(Stored data)
------------------------------------------------

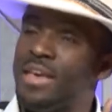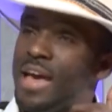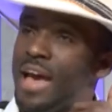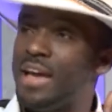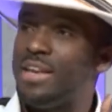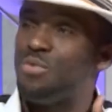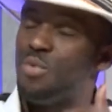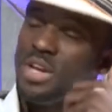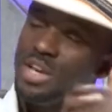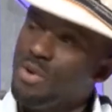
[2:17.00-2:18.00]
And
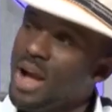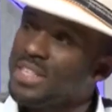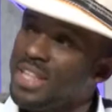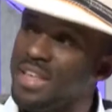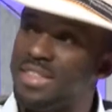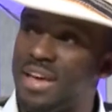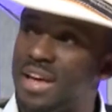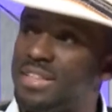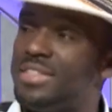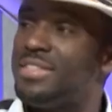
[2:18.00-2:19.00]
when it cracks like
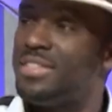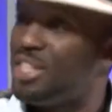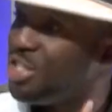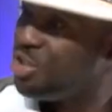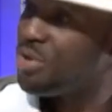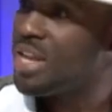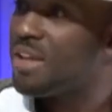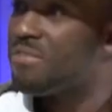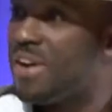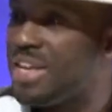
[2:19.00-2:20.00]
that, you get
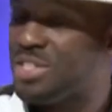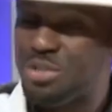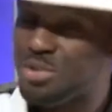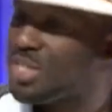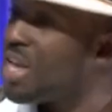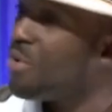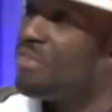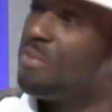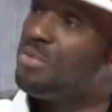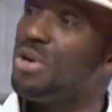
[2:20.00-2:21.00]
advice to stay away
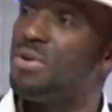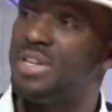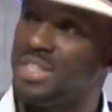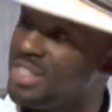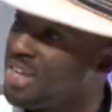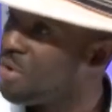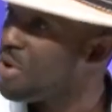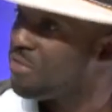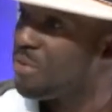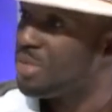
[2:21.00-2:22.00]
from talking, stay
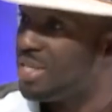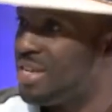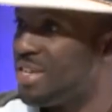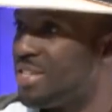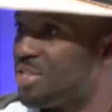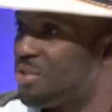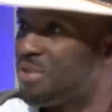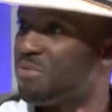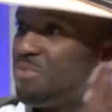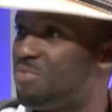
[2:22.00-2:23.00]
away from singing, so
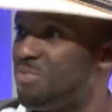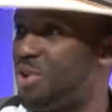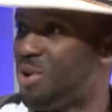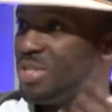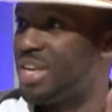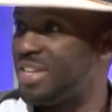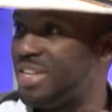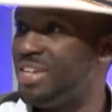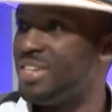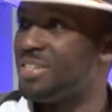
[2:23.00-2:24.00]
the cords can heal.
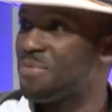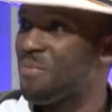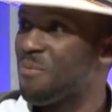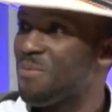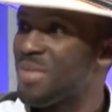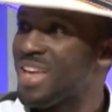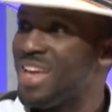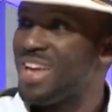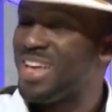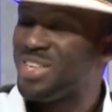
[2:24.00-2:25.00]
So if you to me now, while I
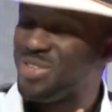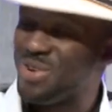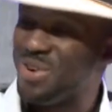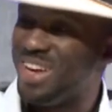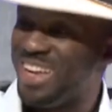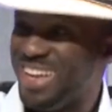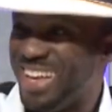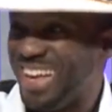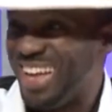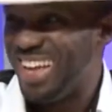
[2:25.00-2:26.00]
do,
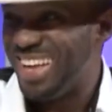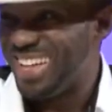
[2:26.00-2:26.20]
because now my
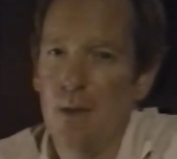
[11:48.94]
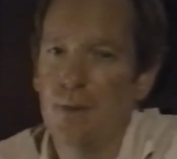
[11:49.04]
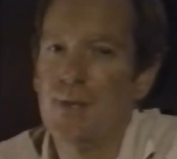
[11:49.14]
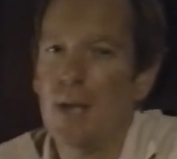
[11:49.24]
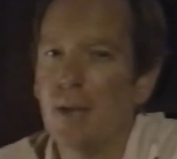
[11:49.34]

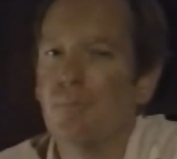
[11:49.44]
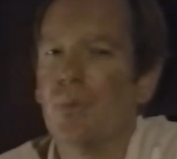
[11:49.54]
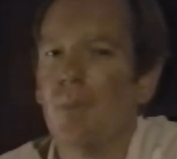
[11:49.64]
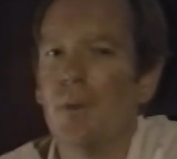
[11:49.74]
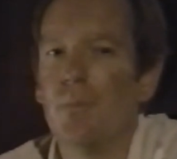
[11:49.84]
The second
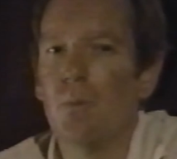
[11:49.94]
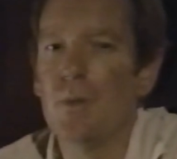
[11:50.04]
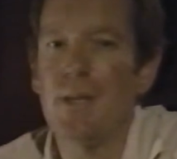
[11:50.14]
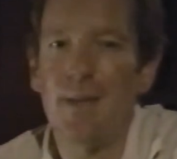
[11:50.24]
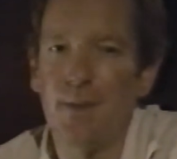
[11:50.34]
problem
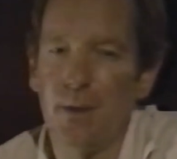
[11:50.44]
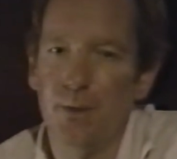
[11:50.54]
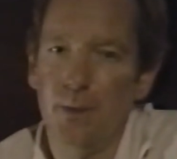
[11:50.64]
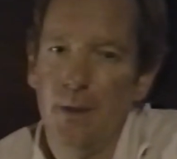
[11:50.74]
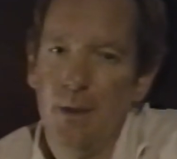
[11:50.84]
was
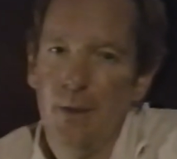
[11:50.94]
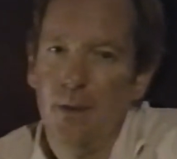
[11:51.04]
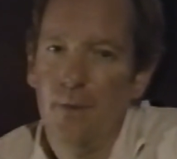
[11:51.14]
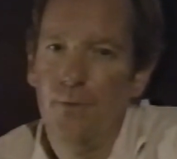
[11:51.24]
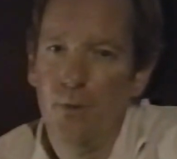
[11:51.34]
ethical.
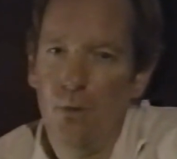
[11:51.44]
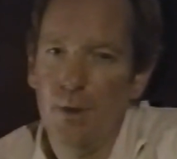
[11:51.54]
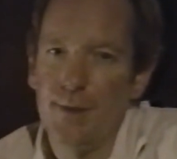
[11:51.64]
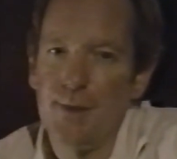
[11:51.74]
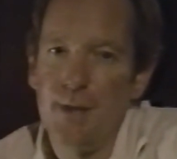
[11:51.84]
For
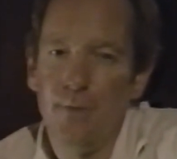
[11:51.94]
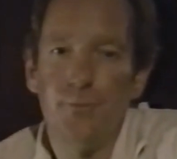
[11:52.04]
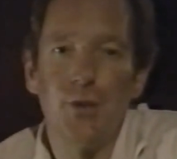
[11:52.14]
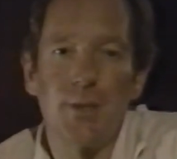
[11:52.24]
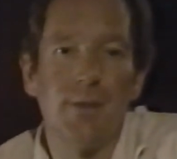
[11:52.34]
all its
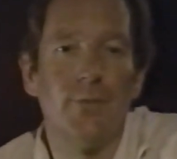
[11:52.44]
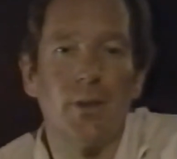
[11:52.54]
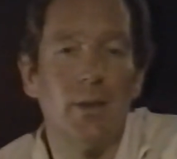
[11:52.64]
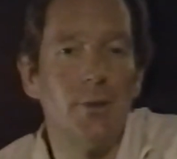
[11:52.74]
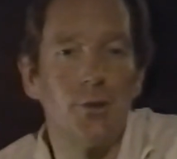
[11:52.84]

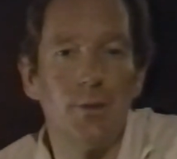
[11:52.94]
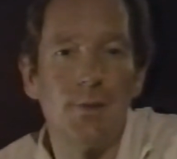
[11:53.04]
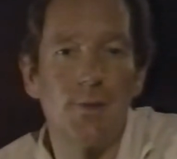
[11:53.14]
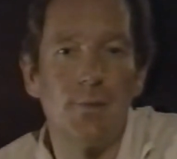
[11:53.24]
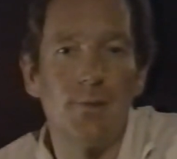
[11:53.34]

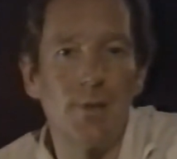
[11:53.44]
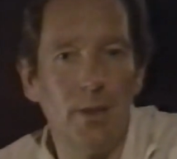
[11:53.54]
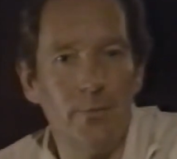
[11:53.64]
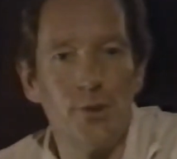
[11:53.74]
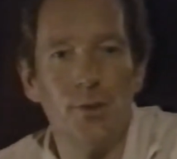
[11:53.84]
self-justifications,
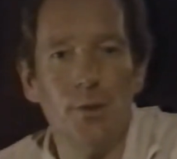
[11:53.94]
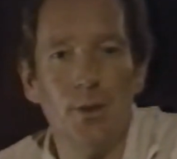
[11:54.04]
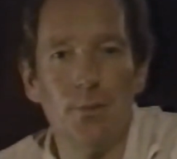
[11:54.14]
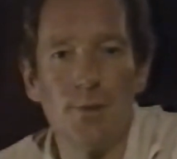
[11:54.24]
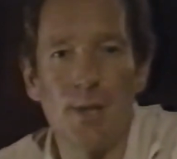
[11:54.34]
television
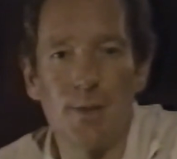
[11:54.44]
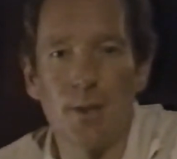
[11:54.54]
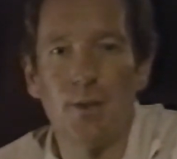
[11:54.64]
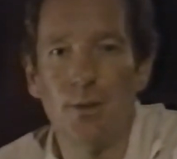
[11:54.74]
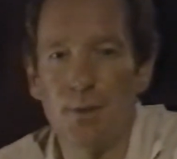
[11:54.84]
news has a
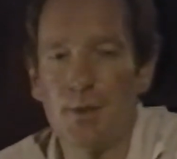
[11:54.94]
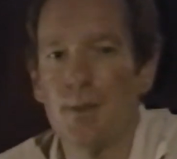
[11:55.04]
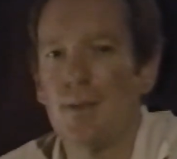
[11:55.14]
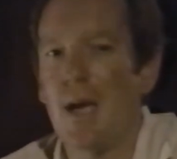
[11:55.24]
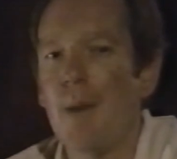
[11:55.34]

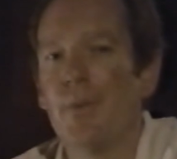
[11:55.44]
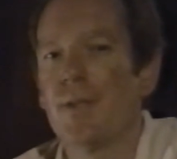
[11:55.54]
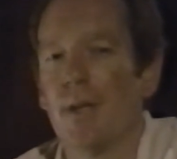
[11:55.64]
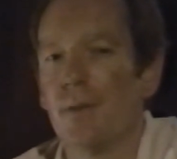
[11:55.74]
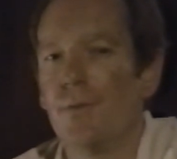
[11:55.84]
constant
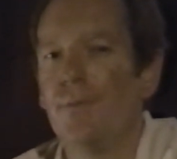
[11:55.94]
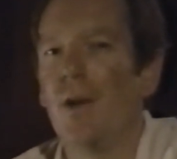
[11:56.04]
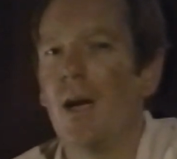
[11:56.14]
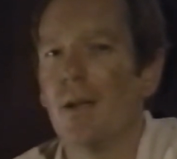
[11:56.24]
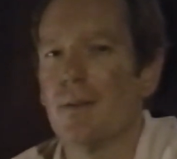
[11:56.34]
appetite for
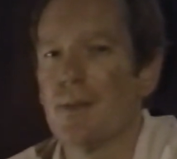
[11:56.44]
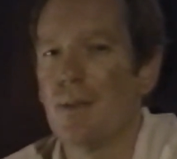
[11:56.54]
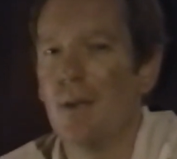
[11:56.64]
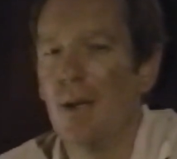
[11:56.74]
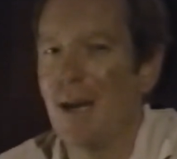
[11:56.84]
violence,
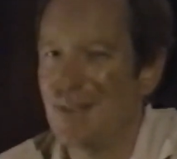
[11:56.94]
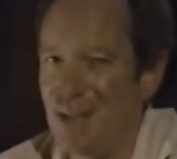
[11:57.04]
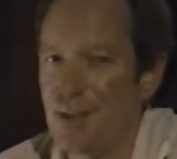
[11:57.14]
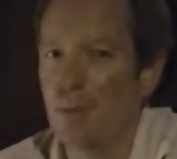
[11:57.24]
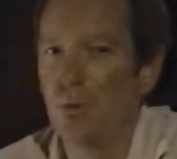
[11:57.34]

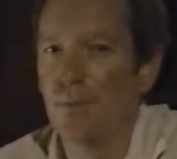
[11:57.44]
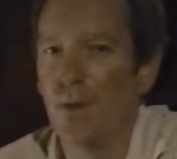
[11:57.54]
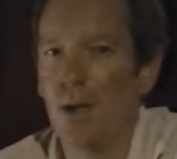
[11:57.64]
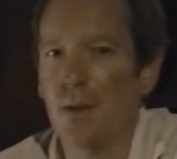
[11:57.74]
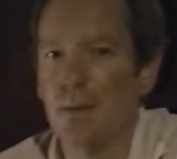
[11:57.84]
accessible
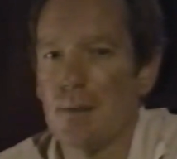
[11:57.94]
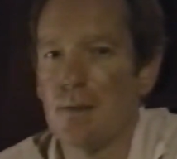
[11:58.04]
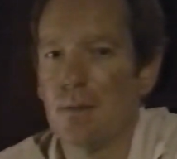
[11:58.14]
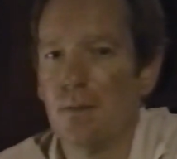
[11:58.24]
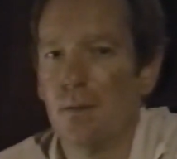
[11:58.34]

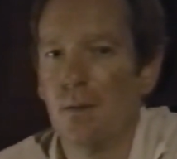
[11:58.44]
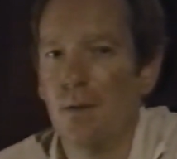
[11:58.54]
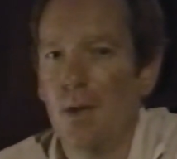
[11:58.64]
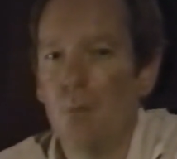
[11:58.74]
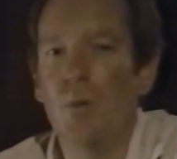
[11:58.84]
violence.
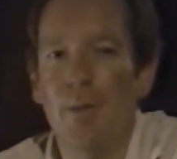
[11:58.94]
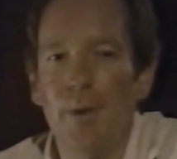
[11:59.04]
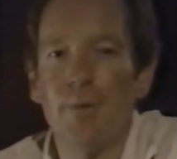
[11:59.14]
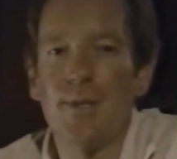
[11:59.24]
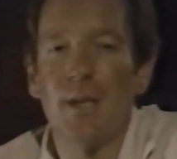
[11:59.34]
Were we
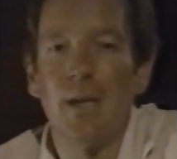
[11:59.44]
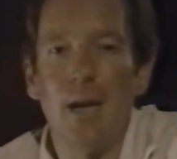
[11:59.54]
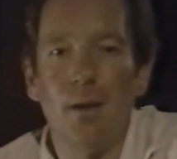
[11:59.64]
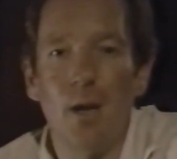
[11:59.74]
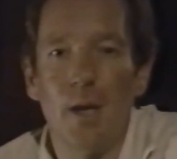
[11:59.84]
risking
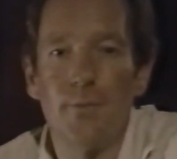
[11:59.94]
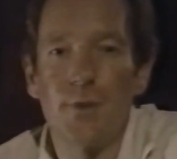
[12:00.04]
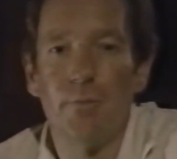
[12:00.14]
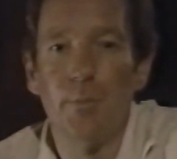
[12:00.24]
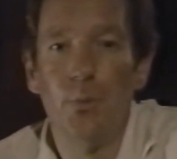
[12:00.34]
our lives
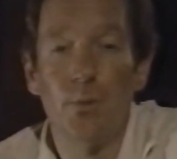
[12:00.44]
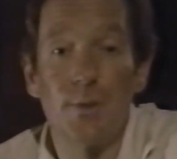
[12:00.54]
to report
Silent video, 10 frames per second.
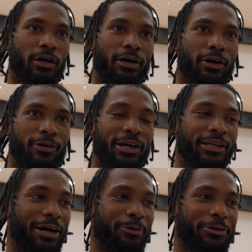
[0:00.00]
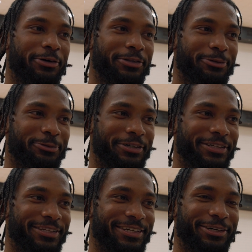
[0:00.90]
right now we're going through
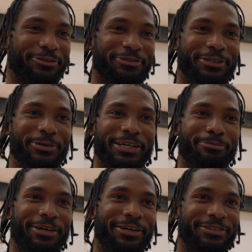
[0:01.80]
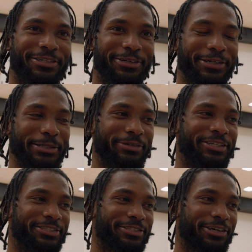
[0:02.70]
one, and hopefully we come out, you know, a couple
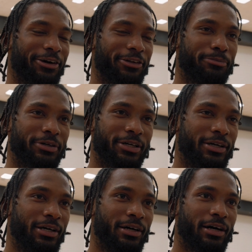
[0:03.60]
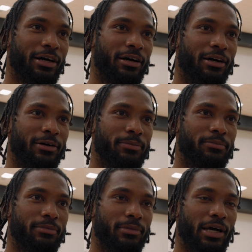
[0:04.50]
inches taller. But
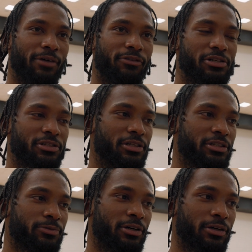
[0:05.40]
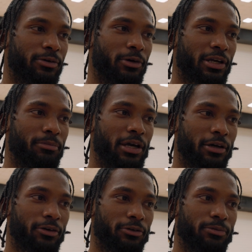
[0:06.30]
adversity is what can make
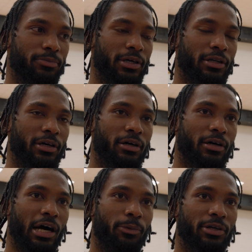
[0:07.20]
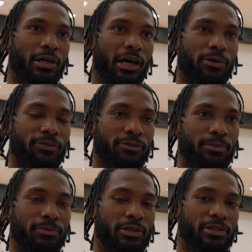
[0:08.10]
a group, and how we
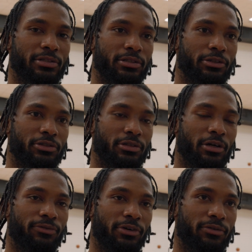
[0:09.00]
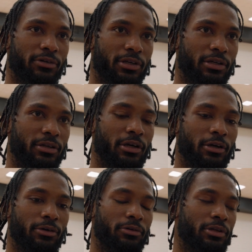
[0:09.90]
flip this and use it in our favor can
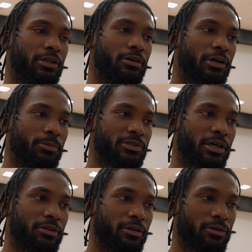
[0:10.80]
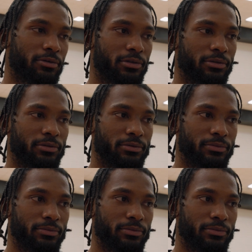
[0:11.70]
really, you know, help us out in the long run.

------------------------------------------------

Task item
Send back every line above exactly, skipping all pictures.

Completed task
[2:17.00-2:18.00]
And
[2:18.00-2:19.00]
when it cracks like
[2:19.00-2:20.00]
that, you get
[2:20.00-2:21.00]
advice to stay away
[2:21.00-2:22.00]
from talking, stay
[2:22.00-2:23.00]
away from singing, so
[2:23.00-2:24.00]
the cords can heal.
[2:24.00-2:25.00]
So if you to me now, while I
[2:25.00-2:26.00]
do,
[2:26.00-2:26.20]
because now my
[11:48.94]
[11:49.04]
[11:49.14]
[11:49.24]
[11:49.34]

[11:49.44]
[11:49.54]
[11:49.64]
[11:49.74]
[11:49.84]
The second
[11:49.94]
[11:50.04]
[11:50.14]
[11:50.24]
[11:50.34]
problem
[11:50.44]
[11:50.54]
[11:50.64]
[11:50.74]
[11:50.84]
was
[11:50.94]
[11:51.04]
[11:51.14]
[11:51.24]
[11:51.34]
ethical.
[11:51.44]
[11:51.54]
[11:51.64]
[11:51.74]
[11:51.84]
For
[11:51.94]
[11:52.04]
[11:52.14]
[11:52.24]
[11:52.34]
all its
[11:52.44]
[11:52.54]
[11:52.64]
[11:52.74]
[11:52.84]

[11:52.94]
[11:53.04]
[11:53.14]
[11:53.24]
[11:53.34]

[11:53.44]
[11:53.54]
[11:53.64]
[11:53.74]
[11:53.84]
self-justifications,
[11:53.94]
[11:54.04]
[11:54.14]
[11:54.24]
[11:54.34]
television
[11:54.44]
[11:54.54]
[11:54.64]
[11:54.74]
[11:54.84]
news has a
[11:54.94]
[11:55.04]
[11:55.14]
[11:55.24]
[11:55.34]

[11:55.44]
[11:55.54]
[11:55.64]
[11:55.74]
[11:55.84]
constant
[11:55.94]
[11:56.04]
[11:56.14]
[11:56.24]
[11:56.34]
appetite for
[11:56.44]
[11:56.54]
[11:56.64]
[11:56.74]
[11:56.84]
violence,
[11:56.94]
[11:57.04]
[11:57.14]
[11:57.24]
[11:57.34]

[11:57.44]
[11:57.54]
[11:57.64]
[11:57.74]
[11:57.84]
accessible
[11:57.94]
[11:58.04]
[11:58.14]
[11:58.24]
[11:58.34]

[11:58.44]
[11:58.54]
[11:58.64]
[11:58.74]
[11:58.84]
violence.
[11:58.94]
[11:59.04]
[11:59.14]
[11:59.24]
[11:59.34]
Were we
[11:59.44]
[11:59.54]
[11:59.64]
[11:59.74]
[11:59.84]
risking
[11:59.94]
[12:00.04]
[12:00.14]
[12:00.24]
[12:00.34]
our lives
[12:00.44]
[12:00.54]
to report
Silent video, 10 frames per second.
[0:00.00]
[0:00.90]
right now we're going through
[0:01.80]
[0:02.70]
one, and hopefully we come out, you know, a couple
[0:03.60]
[0:04.50]
inches taller. But
[0:05.40]
[0:06.30]
adversity is what can make
[0:07.20]
[0:08.10]
a group, and how we
[0:09.00]
[0:09.90]
flip this and use it in our favor can
[0:10.80]
[0:11.70]
really, you know, help us out in the long run.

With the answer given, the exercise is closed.